RECORDS SUPPLIED:
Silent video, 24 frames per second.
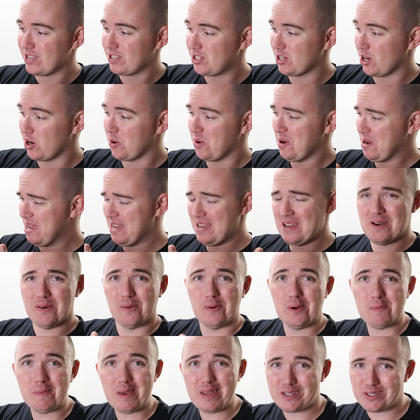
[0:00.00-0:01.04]
So
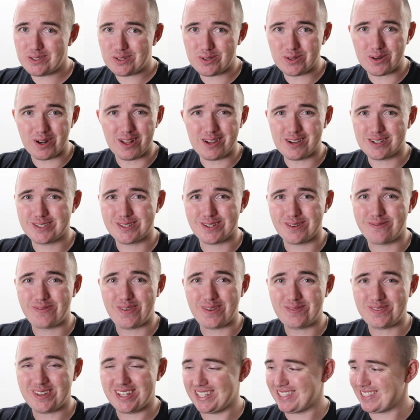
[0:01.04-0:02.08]
we made
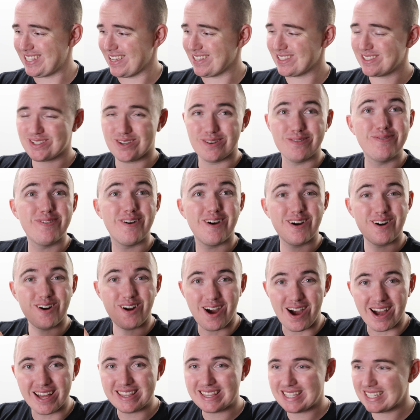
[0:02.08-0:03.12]
$2.50 so far
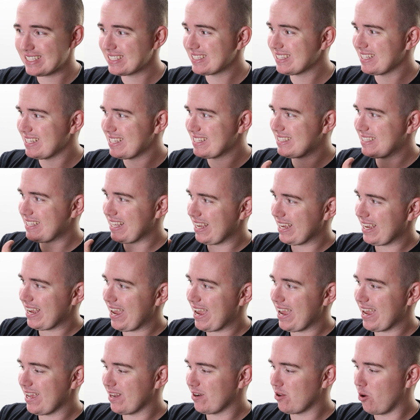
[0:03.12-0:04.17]
on this listing,
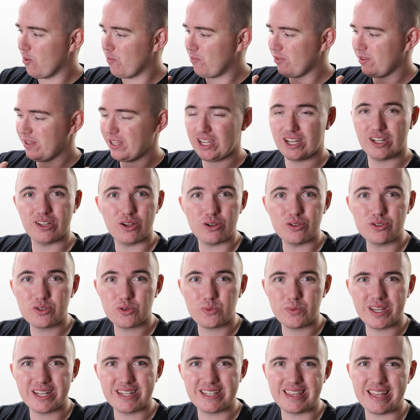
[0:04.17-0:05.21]
and hopefully closer
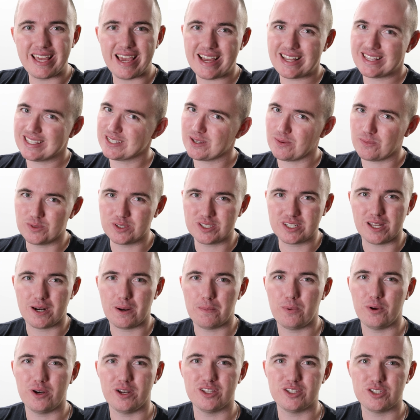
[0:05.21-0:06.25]
we get to the end, someone's gonna
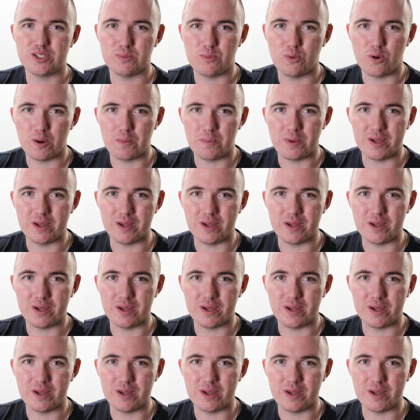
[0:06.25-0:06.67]
put in some more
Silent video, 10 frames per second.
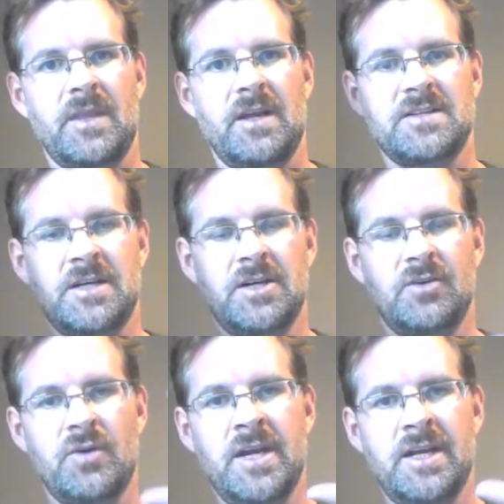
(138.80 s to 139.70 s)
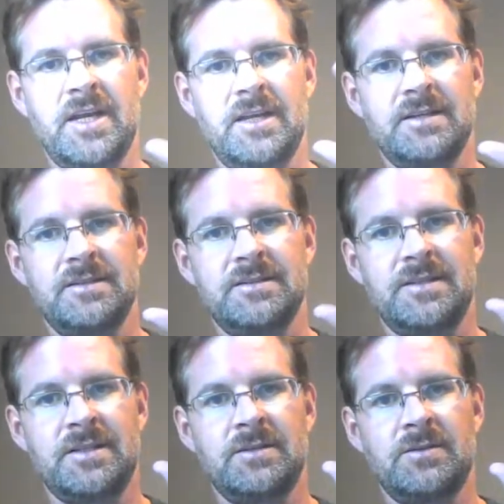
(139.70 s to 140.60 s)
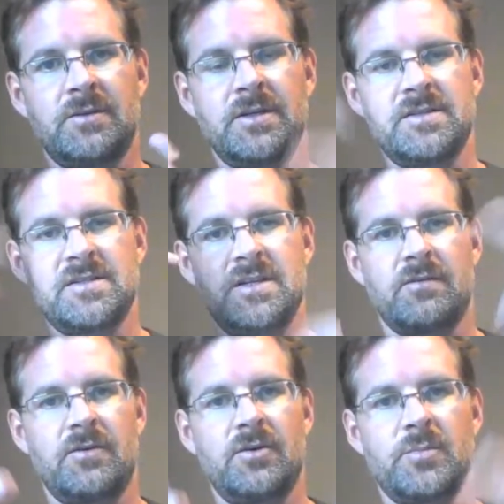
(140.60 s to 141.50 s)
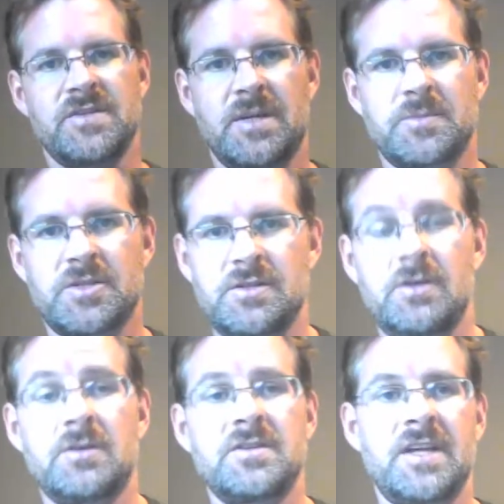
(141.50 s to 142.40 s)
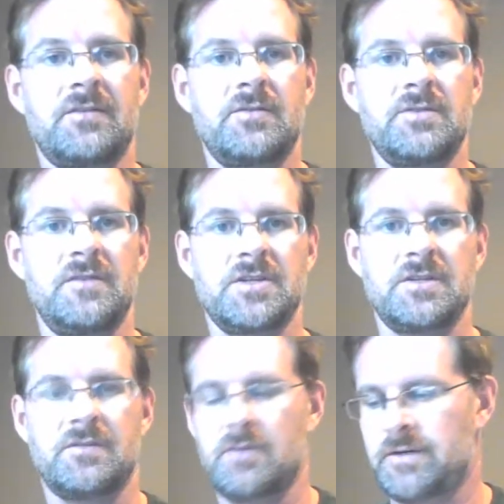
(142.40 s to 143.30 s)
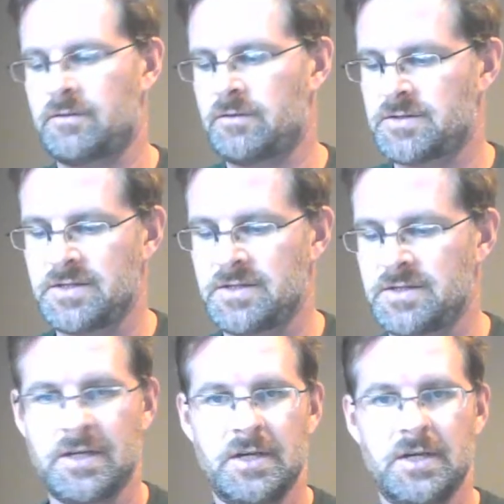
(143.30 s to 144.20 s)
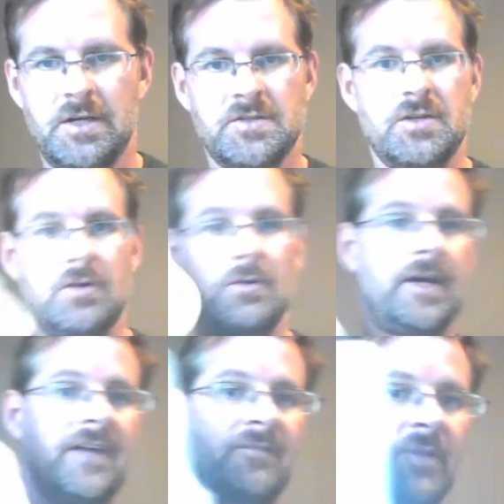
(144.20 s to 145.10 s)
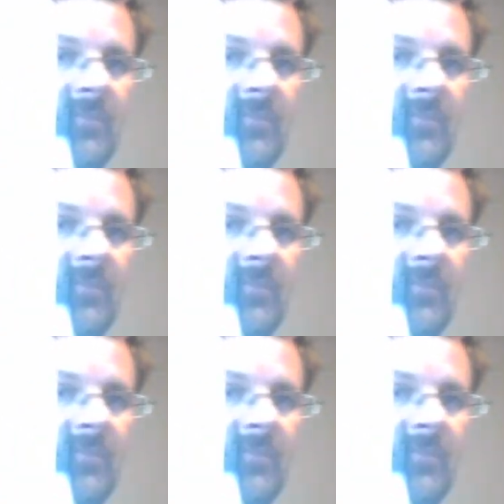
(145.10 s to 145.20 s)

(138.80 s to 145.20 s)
it's kind of grainy. I don't know how you see through your perception. You understand through division, through line frequencies. So I have my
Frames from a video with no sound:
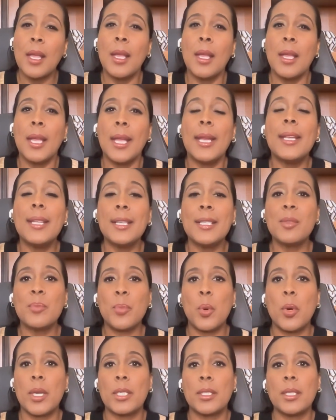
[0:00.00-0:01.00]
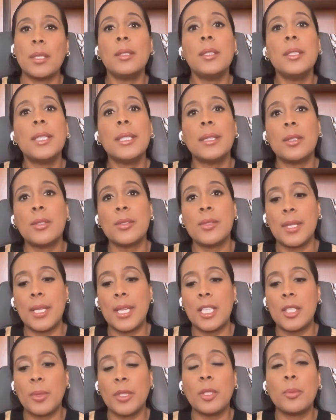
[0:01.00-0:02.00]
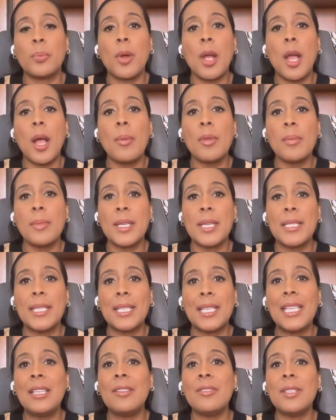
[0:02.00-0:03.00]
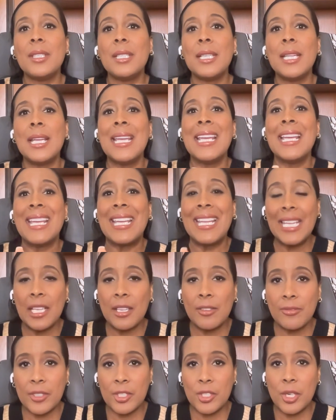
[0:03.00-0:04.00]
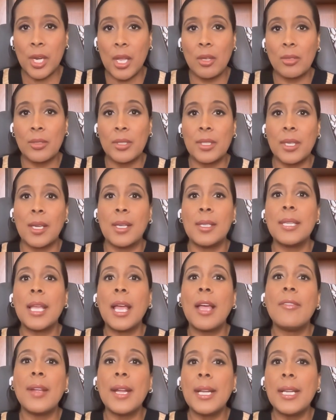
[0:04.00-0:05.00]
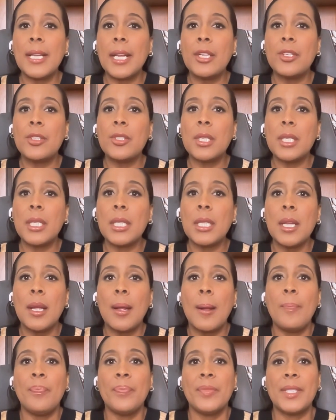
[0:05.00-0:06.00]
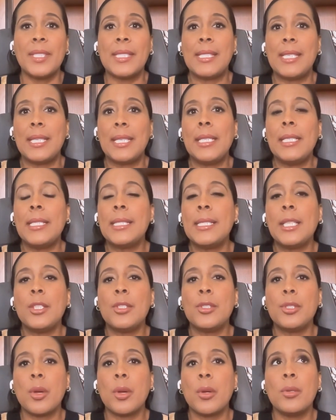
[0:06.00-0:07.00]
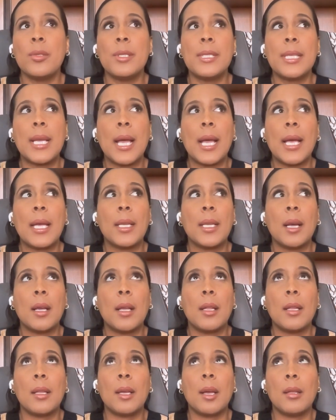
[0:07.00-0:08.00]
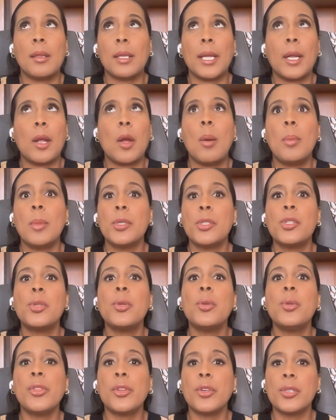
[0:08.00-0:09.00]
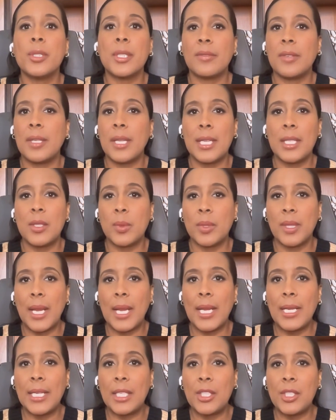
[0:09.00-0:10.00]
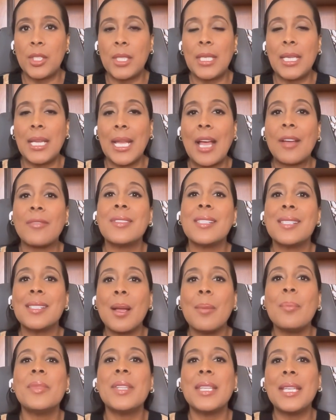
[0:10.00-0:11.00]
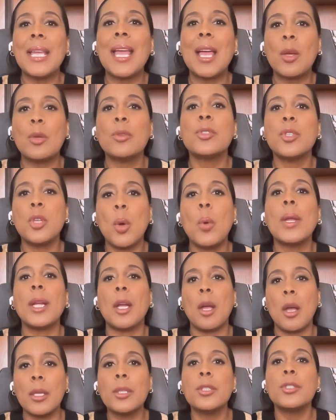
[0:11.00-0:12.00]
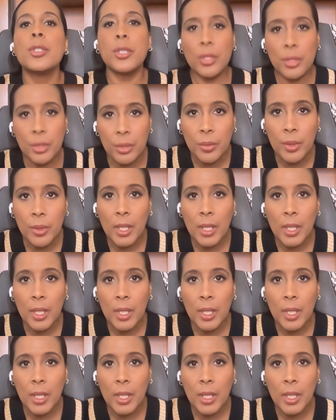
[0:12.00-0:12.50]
It is important to look at those things, but the problem is even if a child does have ADHD, the CDC shows that like almost two thirds of kids with ADHD have something else going on too.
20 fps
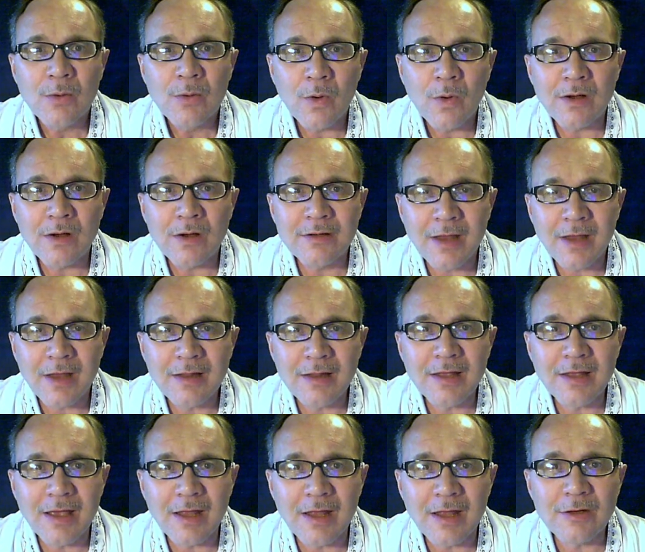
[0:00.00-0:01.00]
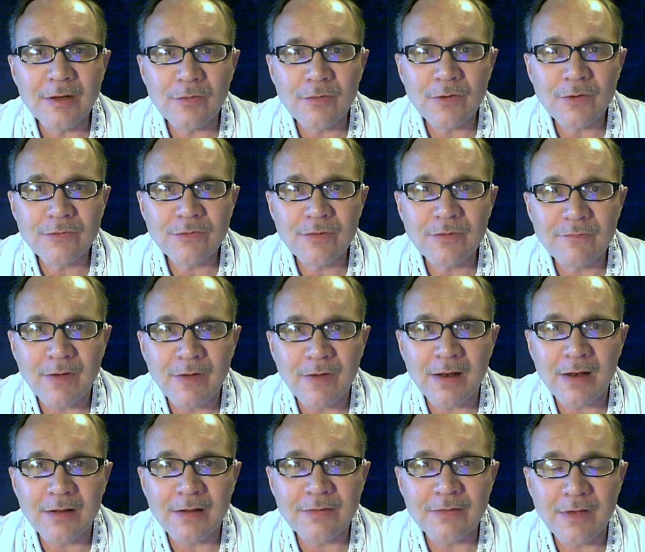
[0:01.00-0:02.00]
where deadly anti Christian
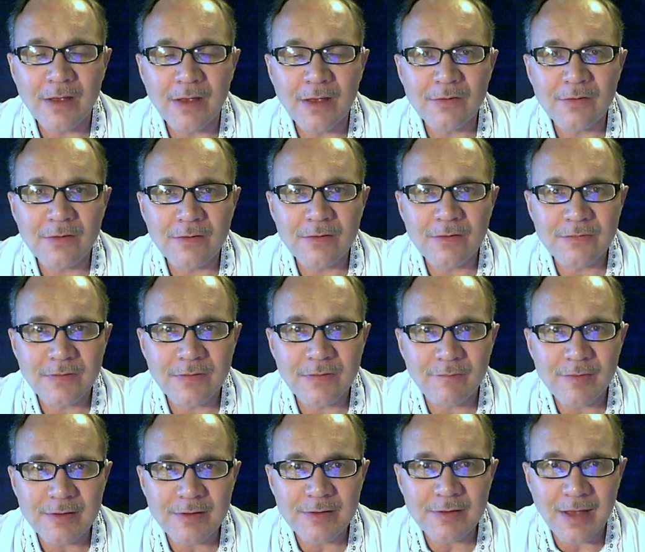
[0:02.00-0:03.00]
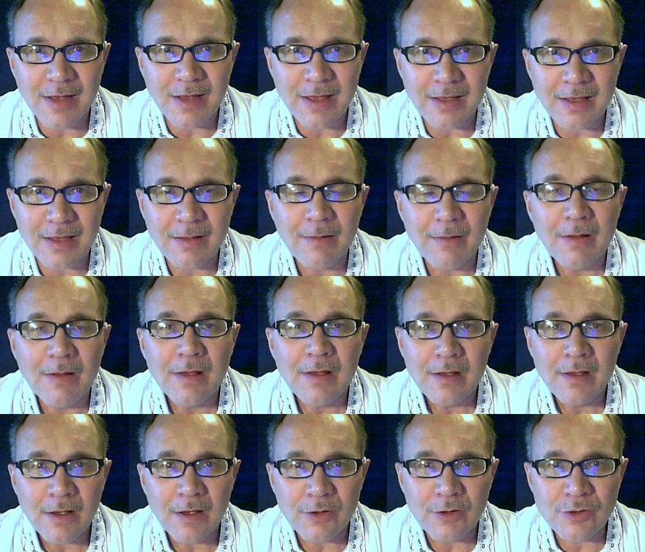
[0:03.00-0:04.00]
violence entered its seventh day,
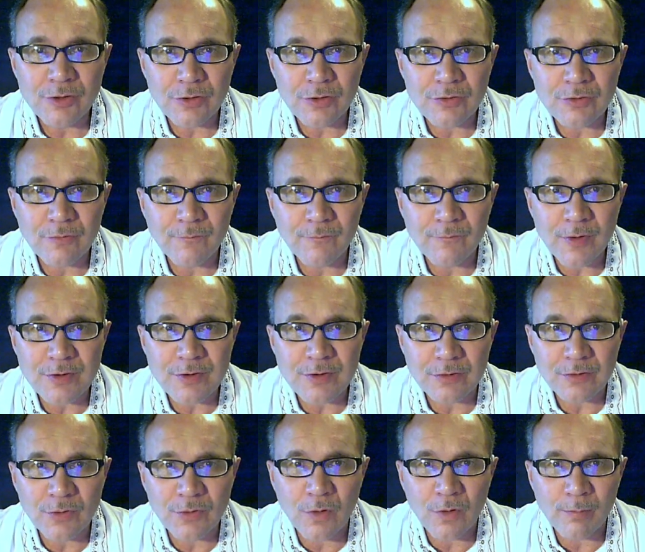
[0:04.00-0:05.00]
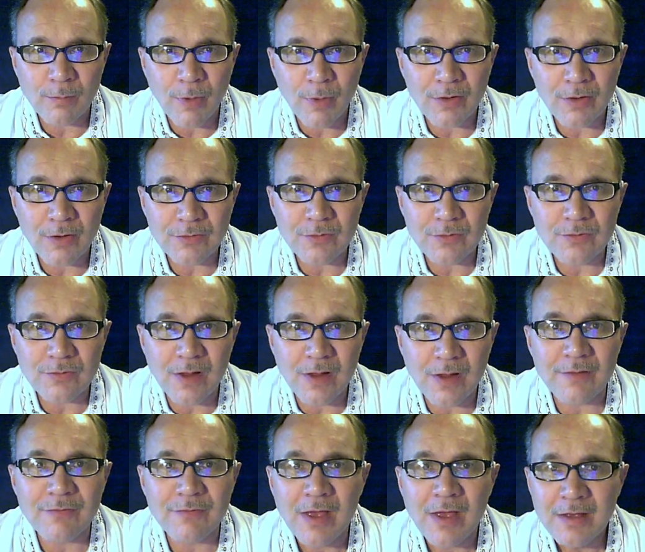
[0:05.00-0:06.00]
a church official told
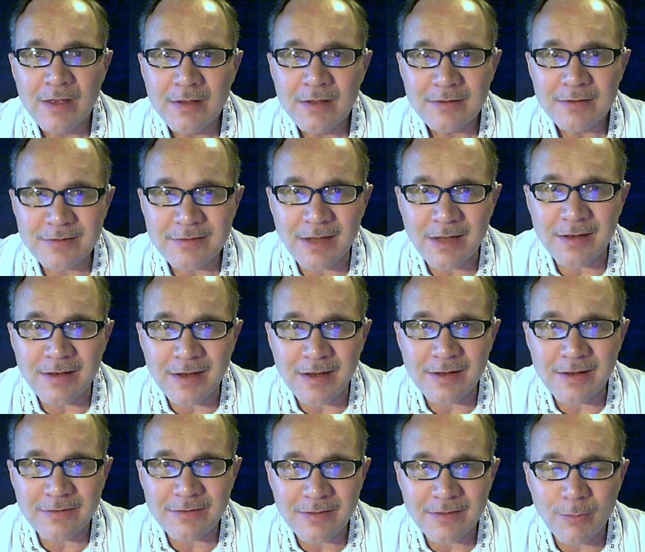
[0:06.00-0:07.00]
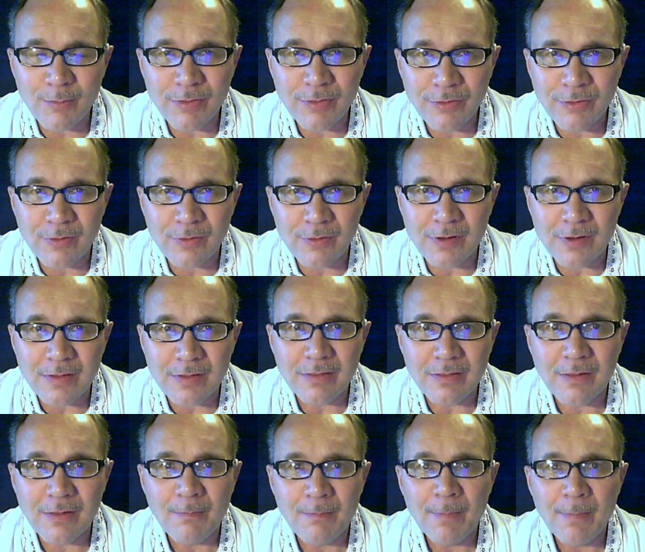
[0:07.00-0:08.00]
BosNewsLife Sunday, December 30th.
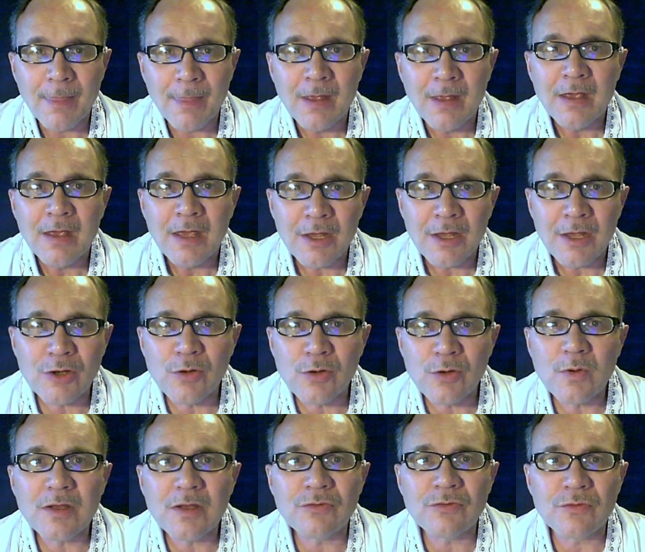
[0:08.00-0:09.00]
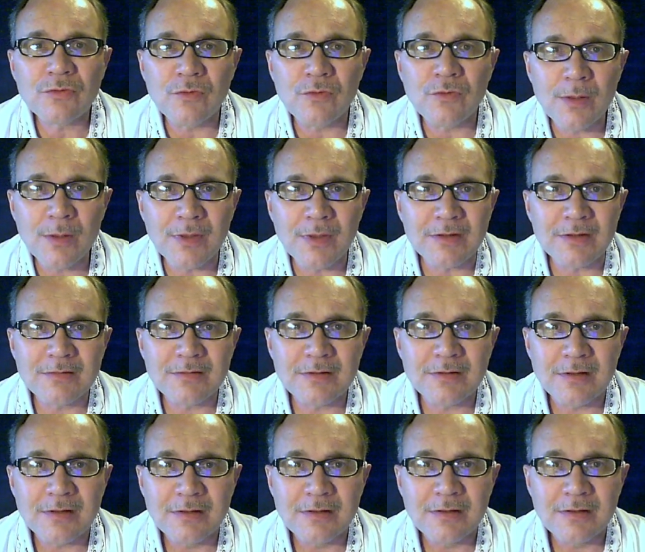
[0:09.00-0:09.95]
Hindu extremist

TASK STATEMENT: Nothing but the lines from the line containing "(141.50 s to 142.40 s)" through the end of the records belongs in the answer, written out exactly, both ends included, without pictures.

RESPONSE BOX:
(141.50 s to 142.40 s)
(142.40 s to 143.30 s)
(143.30 s to 144.20 s)
(144.20 s to 145.10 s)
(145.10 s to 145.20 s)

(138.80 s to 145.20 s)
it's kind of grainy. I don't know how you see through your perception. You understand through division, through line frequencies. So I have my
Frames from a video with no sound:
[0:00.00-0:01.00]
[0:01.00-0:02.00]
[0:02.00-0:03.00]
[0:03.00-0:04.00]
[0:04.00-0:05.00]
[0:05.00-0:06.00]
[0:06.00-0:07.00]
[0:07.00-0:08.00]
[0:08.00-0:09.00]
[0:09.00-0:10.00]
[0:10.00-0:11.00]
[0:11.00-0:12.00]
[0:12.00-0:12.50]
It is important to look at those things, but the problem is even if a child does have ADHD, the CDC shows that like almost two thirds of kids with ADHD have something else going on too.
20 fps
[0:00.00-0:01.00]
[0:01.00-0:02.00]
where deadly anti Christian
[0:02.00-0:03.00]
[0:03.00-0:04.00]
violence entered its seventh day,
[0:04.00-0:05.00]
[0:05.00-0:06.00]
a church official told
[0:06.00-0:07.00]
[0:07.00-0:08.00]
BosNewsLife Sunday, December 30th.
[0:08.00-0:09.00]
[0:09.00-0:09.95]
Hindu extremist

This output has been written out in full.